Savaşın SOĞUK adı ÜLKEMİZ de..
Önce uçağımız düşürüldü, sonra topraklarımıza bomba düştü hepsi de kazayla mı oldu? Türkiye’ye isabet eden bu kazalar nedeniyle misilleme yapma hakkımızı kullanmak durumundayız elbette. Yoksa bu isabet ve kazaların sonu gelir mi dersiniz? Uçağımız düşürüldüğünde sağ duyulu davrandık ama toprağımıza düşen top mermisi ve ölen siviller konusu için de sağ duyulu davranmak ve beklemek bana göre de yanlış olurdu ki, gereken cevap güvenlik kuvvetlerimizce verildi ateşe karşılık ateşle cevap verilmeye de devam edilecek. Ölenler şehitlerimizdir ve hepsine rahmet, yakınlarına sabırlar diliyorum. Suriye’den ise, olayın kaza olduğu ve özür dileklerinin iletilmesi Dünya devletlerince olumlu irdelendi ve de tabiî ki kınandı.
TBMM’de yer yerinden oynuyor. Usûl tartışmaları çok yüksek seslerle dile getirildi. Teskere görüşmeleri muhalefetle hükümeti ayağa kaldırdı. Hükümetten “ Esad yanlısı mısınız?”, Muhalefetten “Obama’nın taşeronu, jandarması mısınız?” Atışmaları tansiyonu yükseltti. Teskereye CHP muhalif yani HAYIR tavrını sergiliyor ve teskerenin sınırı belli değil diyor. MHP ise hükûmetin açıklaması sonrasında EVET şeklinde belirlendi. Bu durumda TESKERE meclisten geçecek.
Olaya çok özet yaparsak,
Bunun meşruiyetine baktığımızda meşru müdafa hakkımızı kullanmamız hakkı doğmakta. Teskerenin caydırıcılık açısından önemi büyük. Birleşmiş milletlerin esas ilkesi barış ve güvenliğin sağlanmasıdır. Güvenlik konseyinden Rusya ile ilgili olarak, Rusya ya geri adım attırmanın imkânı yok. Eğer Beşar Esad’a bağlı bir kişi bulabilirse bu mümkün olabilir ki, şuan böyle bir durum da mümkün değil. Uluslararası kurallar gereği Türkiye’nin meşruiyet hakkını sağlayacak ikinci adım da tabiî ki NATO. Çünkü, bu tacizler derinleşirse kendi güvenliğimizi Suriye topraklarında aramamız gerekebilir.. Nato dan çıkan karar da ise, güvenlikli bölge oluşturma anlamında önem taşımakta sebebi ise herhangi müdahil olmayan ülke, Rusya veya İran dan da bir karşılık olması durumunda Türkiye’nin arkasında NATO olduğunun tüm Dünya tarafından bilinmesi açısından önem arzetmekte.

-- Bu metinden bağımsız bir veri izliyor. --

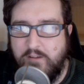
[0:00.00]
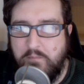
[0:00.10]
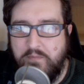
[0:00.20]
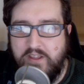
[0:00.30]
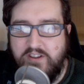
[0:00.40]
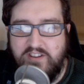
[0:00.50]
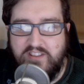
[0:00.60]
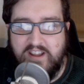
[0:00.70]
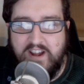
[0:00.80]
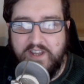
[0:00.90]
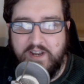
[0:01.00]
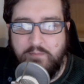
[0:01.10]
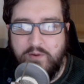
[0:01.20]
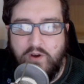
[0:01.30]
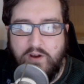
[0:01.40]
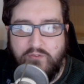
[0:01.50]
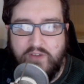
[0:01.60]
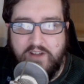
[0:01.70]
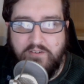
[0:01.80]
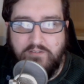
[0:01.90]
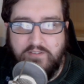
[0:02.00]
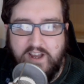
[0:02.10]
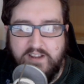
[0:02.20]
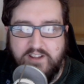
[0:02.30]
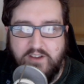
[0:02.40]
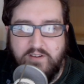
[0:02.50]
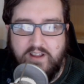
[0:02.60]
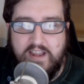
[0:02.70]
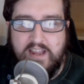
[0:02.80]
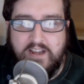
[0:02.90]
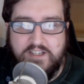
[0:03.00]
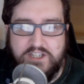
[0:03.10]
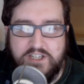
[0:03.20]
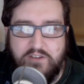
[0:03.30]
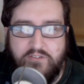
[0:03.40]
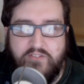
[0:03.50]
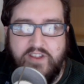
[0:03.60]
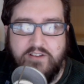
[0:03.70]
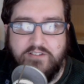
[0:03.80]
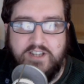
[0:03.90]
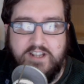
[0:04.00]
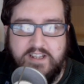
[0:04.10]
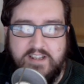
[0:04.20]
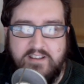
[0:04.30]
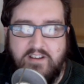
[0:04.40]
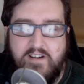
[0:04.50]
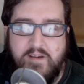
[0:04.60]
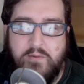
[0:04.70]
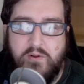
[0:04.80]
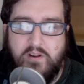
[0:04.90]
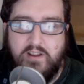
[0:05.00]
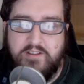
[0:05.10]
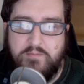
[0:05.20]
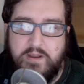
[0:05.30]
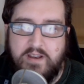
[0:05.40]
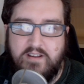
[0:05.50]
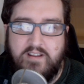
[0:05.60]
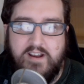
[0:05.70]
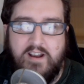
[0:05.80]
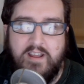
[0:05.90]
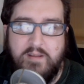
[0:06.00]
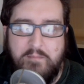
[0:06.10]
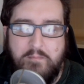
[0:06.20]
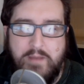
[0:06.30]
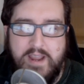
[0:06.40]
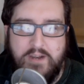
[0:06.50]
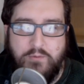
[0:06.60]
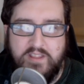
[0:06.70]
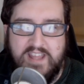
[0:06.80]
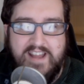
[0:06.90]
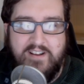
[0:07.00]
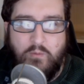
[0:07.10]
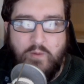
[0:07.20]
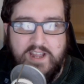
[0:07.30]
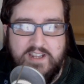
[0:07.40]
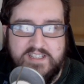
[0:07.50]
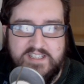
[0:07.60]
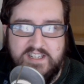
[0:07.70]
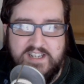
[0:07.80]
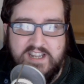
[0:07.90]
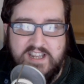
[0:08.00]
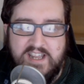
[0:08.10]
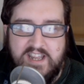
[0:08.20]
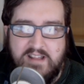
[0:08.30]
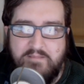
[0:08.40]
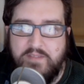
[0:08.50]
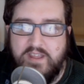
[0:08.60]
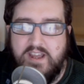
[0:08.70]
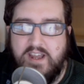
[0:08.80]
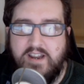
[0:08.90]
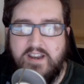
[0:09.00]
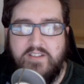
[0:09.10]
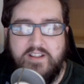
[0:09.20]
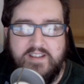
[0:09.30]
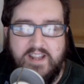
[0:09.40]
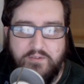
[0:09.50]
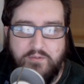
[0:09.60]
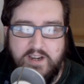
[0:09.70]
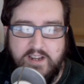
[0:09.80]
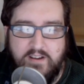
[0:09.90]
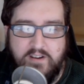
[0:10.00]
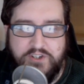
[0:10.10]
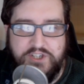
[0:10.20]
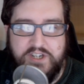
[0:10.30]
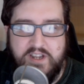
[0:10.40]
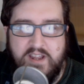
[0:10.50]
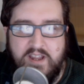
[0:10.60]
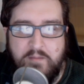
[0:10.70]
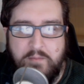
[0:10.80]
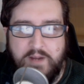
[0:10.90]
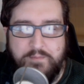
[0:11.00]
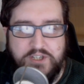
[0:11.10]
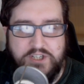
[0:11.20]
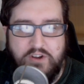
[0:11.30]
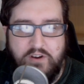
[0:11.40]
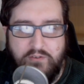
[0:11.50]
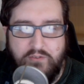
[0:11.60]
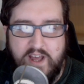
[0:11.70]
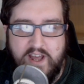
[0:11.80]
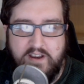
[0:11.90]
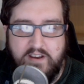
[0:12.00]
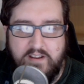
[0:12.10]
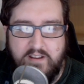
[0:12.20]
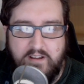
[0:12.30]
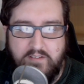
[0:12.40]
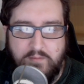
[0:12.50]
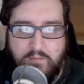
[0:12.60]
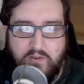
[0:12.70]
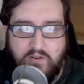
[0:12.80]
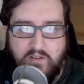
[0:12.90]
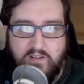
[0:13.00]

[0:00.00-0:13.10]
This is the guy that I'm not a fan of. I just feels like the entire model has been kind of like made with candle wax. And I know that sounds really harsh, but I'm just not a fan of the model.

Bu durum BOP Büyük Ortadoğu Projesiyle oluşturulmuş önceden yazılmış bir senaryo ise ve oyuncular birer piyon ise, ülkemize de düşen bir görevin varlığı kesin.. Oyun başladı ve oyunun en önemli taşının ben oynamayacağım bu oyunu, deme şansı sanıyorum yok. Ne dersiniz?!..
EN KÖTÜ BARIŞ, EN İYİ SAVAŞTAN İYİDİR..
Bu mükemmel bir söz, tabiî ki her zaman savaşa HAYIR diyoruz. Ancak savaş, güvenliğimizi, can ve mal kaybımızı ülke bütünlüğümüzü etkiliyorsa, “BARIŞ için SAVAŞ” diye tabir edilen ama yine de SAVAŞ kelimesinin SOĞUK anlamının verdiği ürpertiyle hepimizi derinden etkiliyor.. O soğuk adın ülkemize girmemesini diliyorum.